> Retour

Sychar - Pastorale familiale Infos n° 22

"Humanae Vitae" : 40 ans déjà


Le 25 juillet 1968, le pape Paul VI publiait l’encyclique Humanae vitae. Les historiens s’accordent pour dire que rarement dans l’Eglise un texte a été autant controversé, critiqué ou même rejeté. Nous connaissons un peu mieux aujourd’hui dans quelles circonstances ce texte a été publié. L’Eglise se trouvait confrontée à trois questions qui n’ont rien perdu de leur acuité :
- la question de la démographie avec en arrière fond la crainte que la population mondiale augmente plus rapidement que les ressources disponibles. Aujourd’hui, cette question se conjugue avec celle de l’épuisement des ressources naturelles et de la juste répartition des richesses.
- la question des conditions de vie conjugale et familiale qui rendent l’éducation des enfants plus difficile.
- les questions liées aux connaissances scientifiques et aux technologies permettant une maîtrise de plus en plus grande du vivant et de la fécondité humaine.
Aucune des questions qui se posaient il y a quarante ans n’a donc disparu. Au contraire de nouvelles questions ont surgi comme par exemple celles soulevées par la procréation médicalement assistée ou les manipulations génétiques.
Il y a quarante ans deux courants s’opposaient. Un premier courant majoritaire dans la commission pontificale qui étudiait ces questions, considérait qu’il fallait une approche globale du rapport entre l’amour conjugal et le don de la vie. Selon ce courant il importait de ne plus considérer chaque acte d’amour isolément mais l’attitude globale des époux face à leur fécondité. En conséquence de quoi, il devenait possible de pratiquer ponctuellement une contraception, pourvu que demeure ouverte la possibilité de l’accueil d’une nouvelle vie.
Un deuxième courant minoritaire défendait la position traditionnelle de l’Eglise qui ne reconnaissait que les méthodes fondées sur la connaissance des périodes de fertilité de la femme pour pratiquer une régulation des naissances.

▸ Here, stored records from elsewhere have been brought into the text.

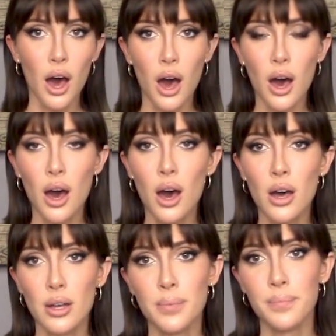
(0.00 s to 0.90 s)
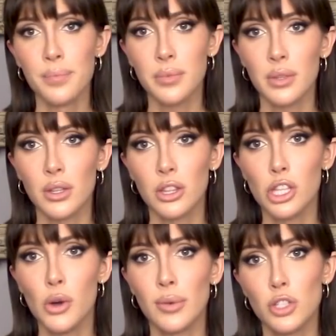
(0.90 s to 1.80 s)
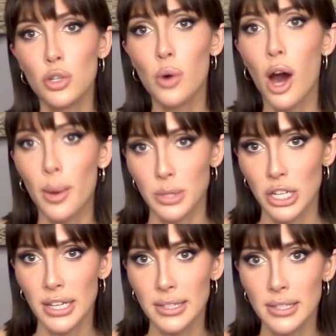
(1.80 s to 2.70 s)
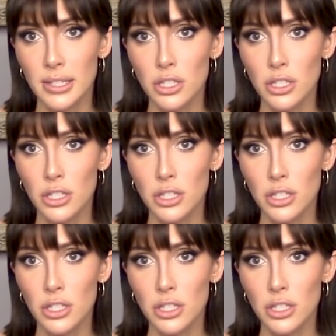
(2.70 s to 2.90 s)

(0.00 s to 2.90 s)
Um, you have two options.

L’encyclique Humanae vitae a voulu donner un enseignement sur la moralité d’une pratique contraceptive sans entre dans tous les aspects des circonstances et les raisons psychologiques, économiques, sociologiques, politiques ou médicales qui peuvent entourer une telle pratique. Elle a voulu apporter non pas des éléments pour analyser des situations qui sont toutes particulières mais donner un éclairage moral à partir de la conception qu’a l’Eglise de la personne humaine, du couple et du mariage. C’est d’ailleurs de ce point de vue seul que l’Eglise peut prétendre apporter sa voix à la question de la régulation des naissances et des questions éthiques posées par la médecine.

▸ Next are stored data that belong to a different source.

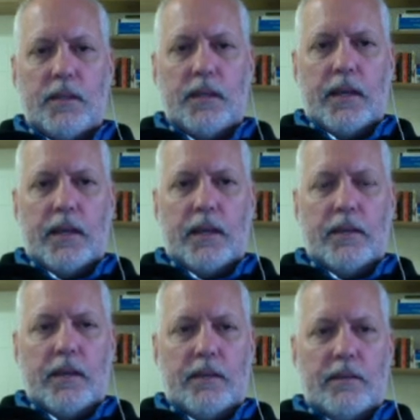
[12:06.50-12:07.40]
And
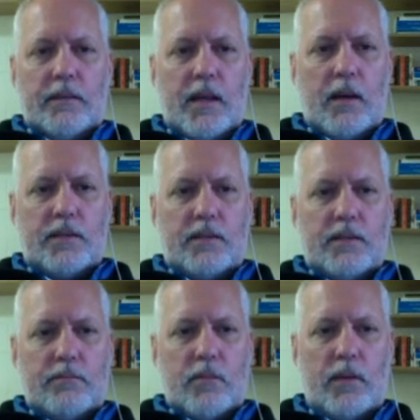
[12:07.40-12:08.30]
uh, now
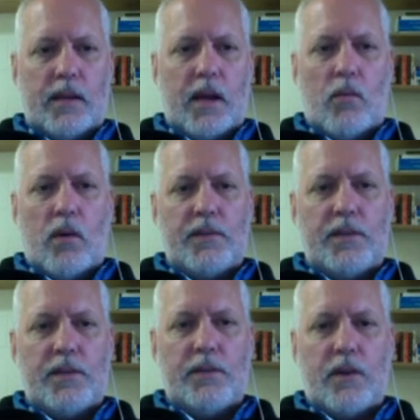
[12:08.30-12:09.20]
it's only got one of the
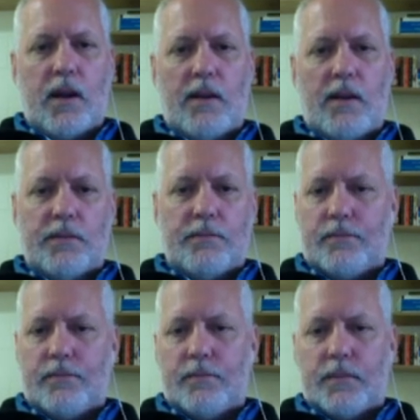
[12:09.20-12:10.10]
two drives.
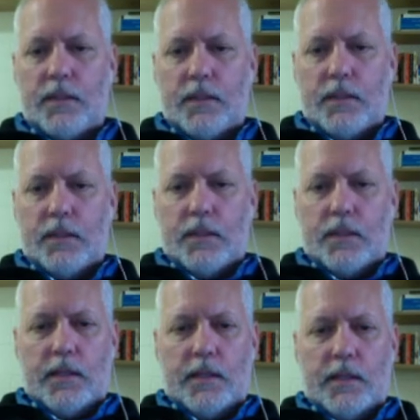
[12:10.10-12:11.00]

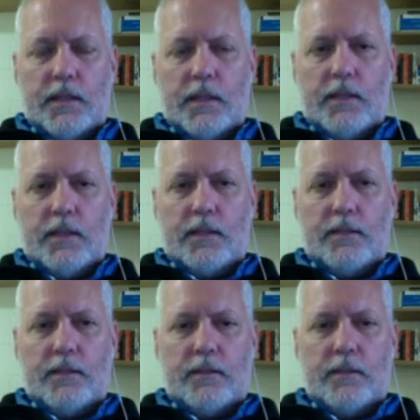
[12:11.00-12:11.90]
And uh,
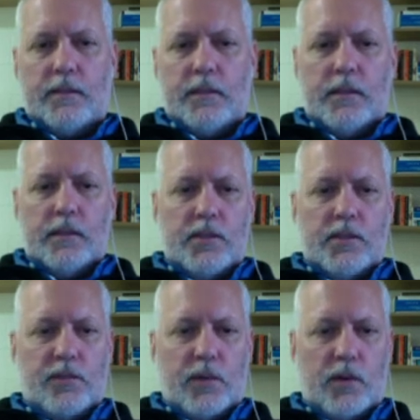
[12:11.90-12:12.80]

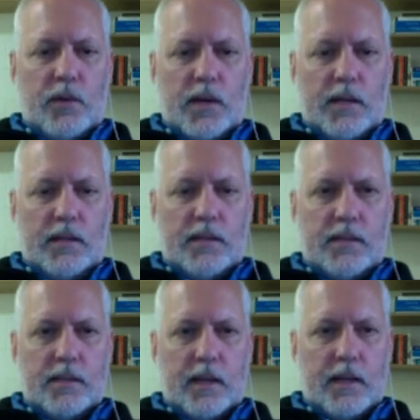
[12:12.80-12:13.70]
just for
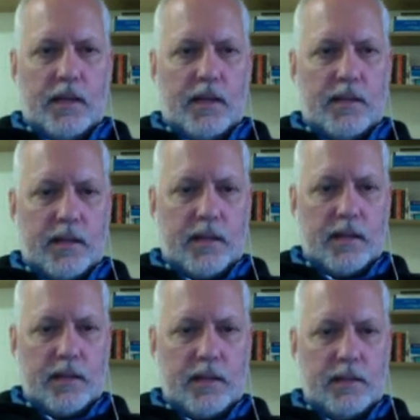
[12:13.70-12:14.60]
grins, I guess I
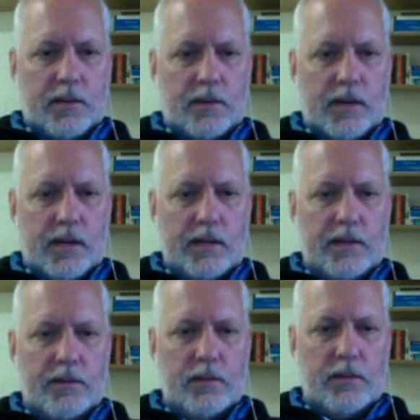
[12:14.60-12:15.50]
can create a
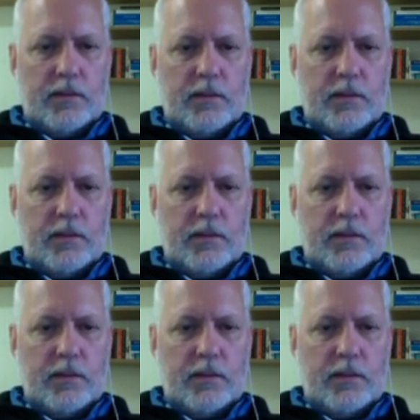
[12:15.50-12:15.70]
new one.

Ce qui manquait à l’époque de la publication de l’encyclique Humanae vitae c’est une réflexion développée de l’Eglise concernant sa conception de la vocation humaine, même si le texte promulgué par Paul VI abordait les questions de la finalité du mariage et de la fécondité des couples sous l’angle du respect de la loi naturelle. La commission diocésaine de Cracovie mise en place par le cardinal Karol Wojtyla posait quant à elle comme principe que la personne humaine était faite pour le don de soi. L’amour entre époux est donc appelé à être vécu de manière responsable, ce qui leur demande de ne pas laisser la fécondité au seul hasard mais de la réguler de manière libre et responsable. Le pape Jean-Paul II a largement développé sa vision de la personne humaine et du couple homme femme lors d’enseignements donnés sur plus de quatre années. Cet enseignement ne peut pas être réduit à une condamnation pure et simple de la contraception.